-- Data records follows --

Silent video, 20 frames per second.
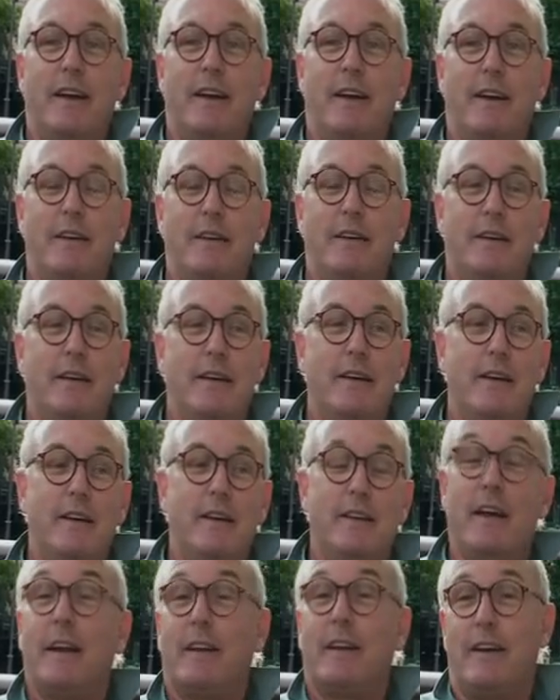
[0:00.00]
and
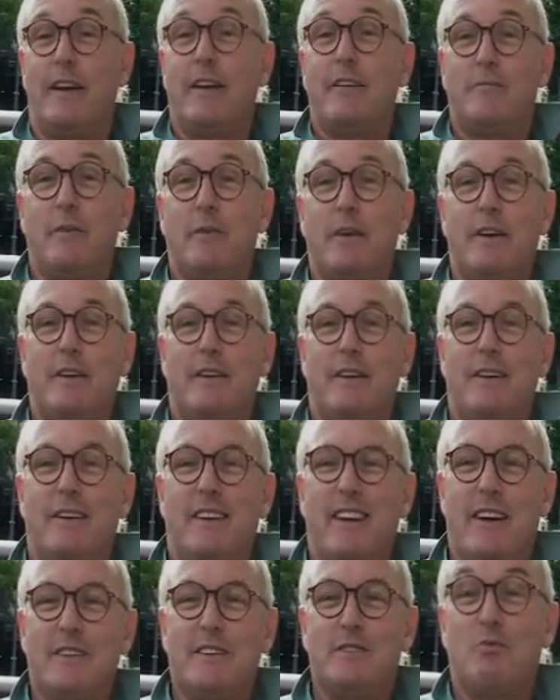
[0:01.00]
that gave me a
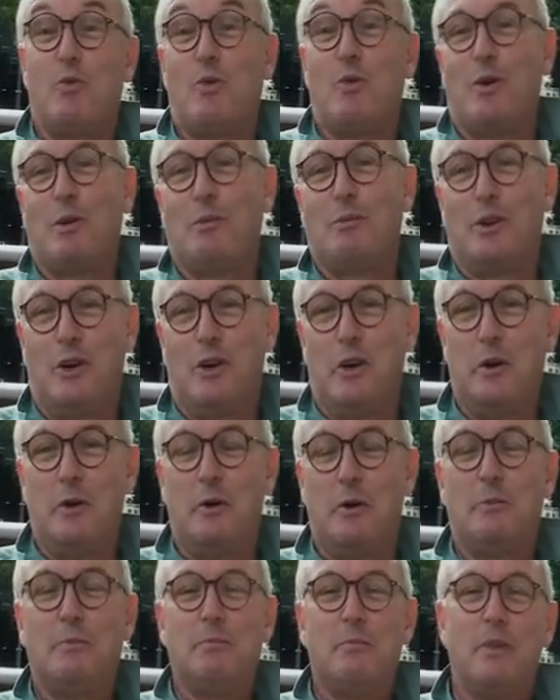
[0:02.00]
nice warm
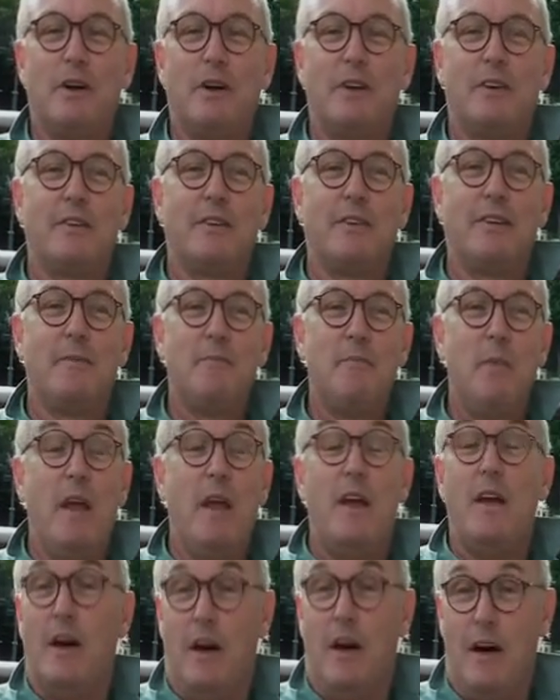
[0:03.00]
glow. But
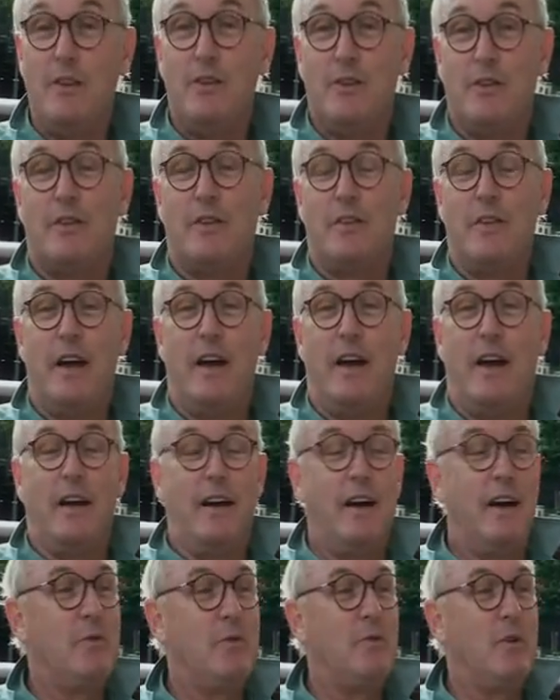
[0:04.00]
other than that,
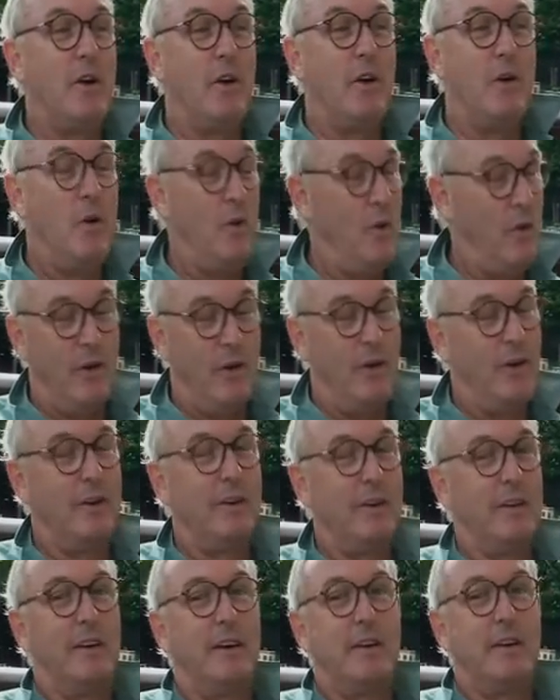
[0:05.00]
I would
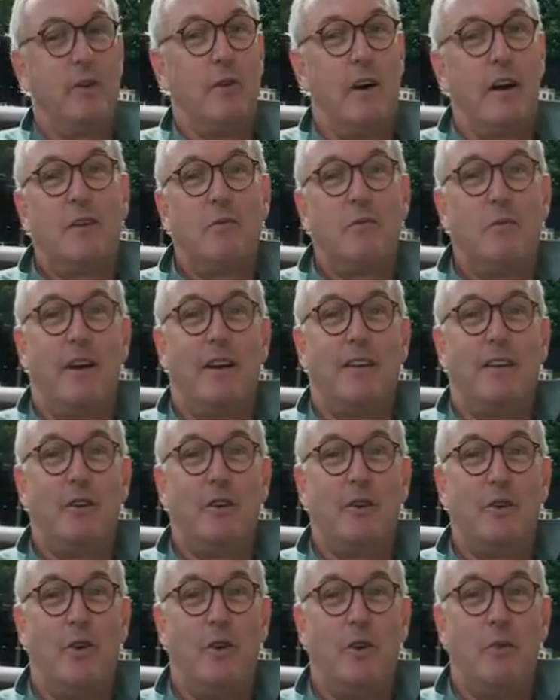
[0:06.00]
wholeheartedly recommend
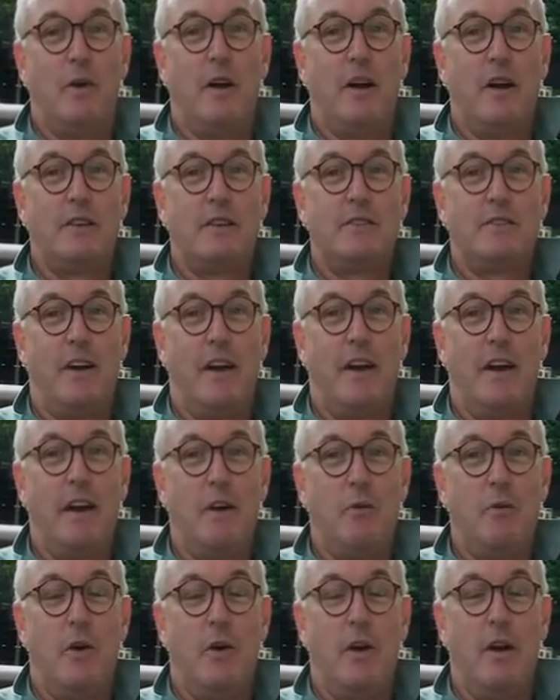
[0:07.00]
the Dolomites to
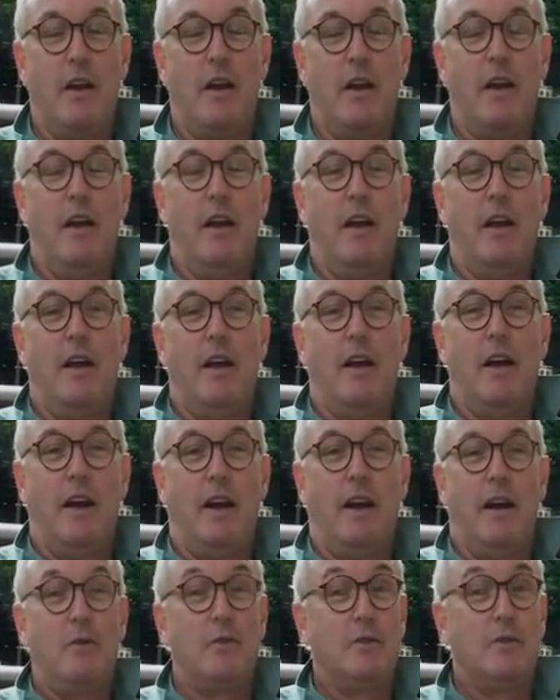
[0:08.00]
anyone,
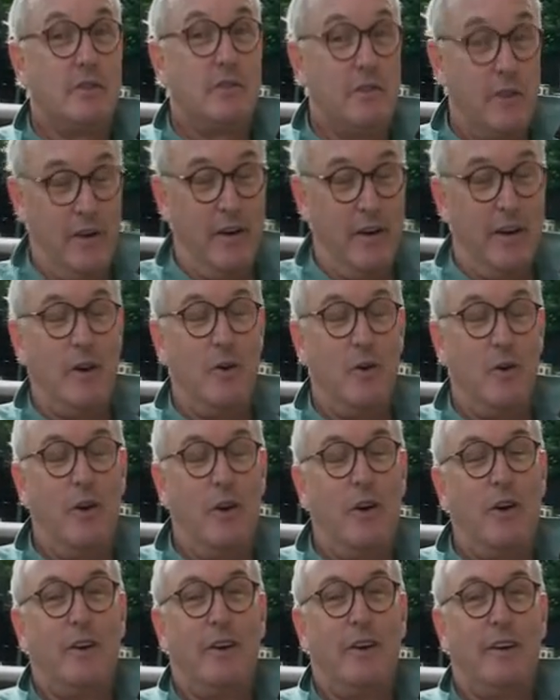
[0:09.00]
and I would certainly
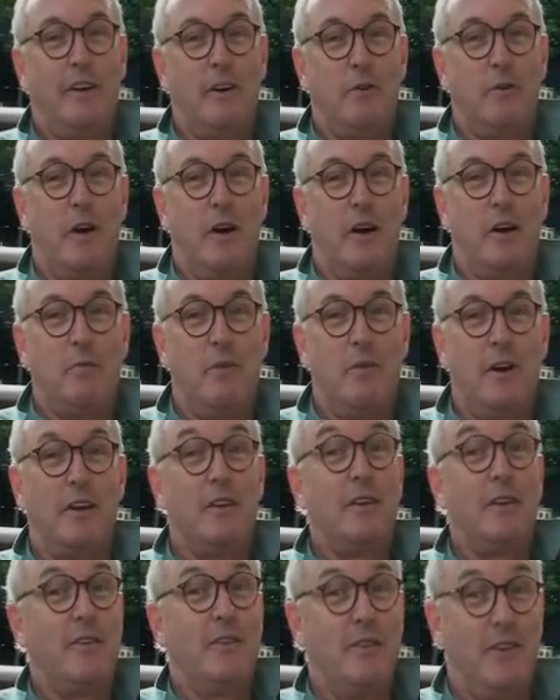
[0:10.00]
wholeheartedly
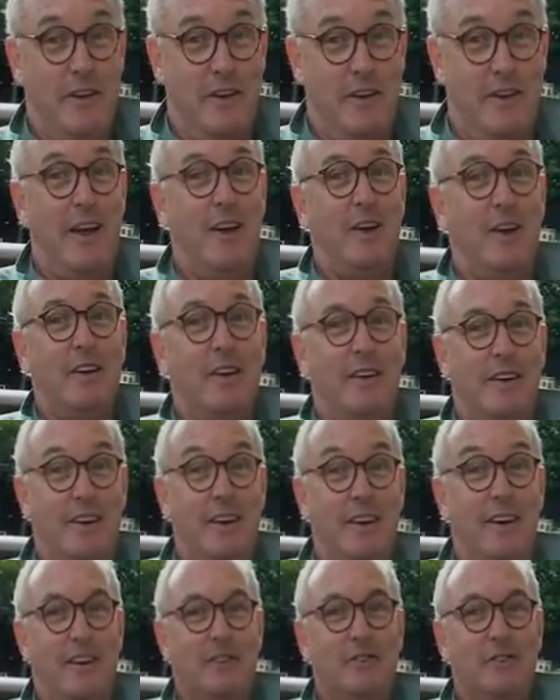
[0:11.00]
recommend the Italian
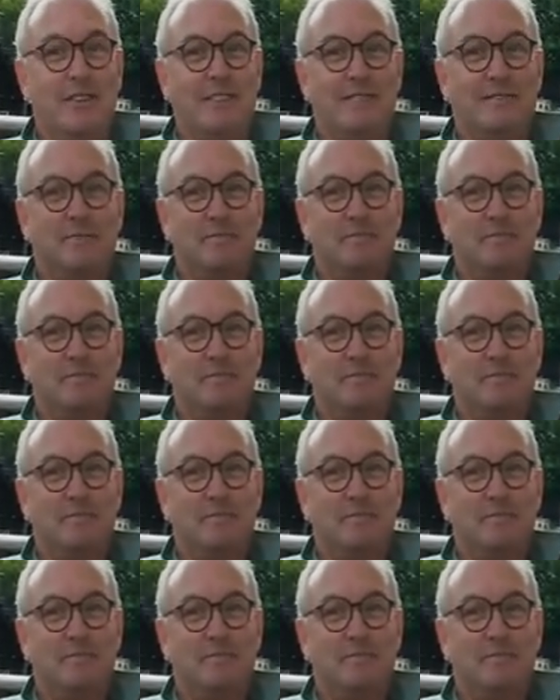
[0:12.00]
connection.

-- Data records concluded --

### Exercise brief
Repeat all the records above exactly, leaving out any pictures.

### Response area
Silent video, 20 frames per second.
[0:00.00]
and
[0:01.00]
that gave me a
[0:02.00]
nice warm
[0:03.00]
glow. But
[0:04.00]
other than that,
[0:05.00]
I would
[0:06.00]
wholeheartedly recommend
[0:07.00]
the Dolomites to
[0:08.00]
anyone,
[0:09.00]
and I would certainly
[0:10.00]
wholeheartedly
[0:11.00]
recommend the Italian
[0:12.00]
connection.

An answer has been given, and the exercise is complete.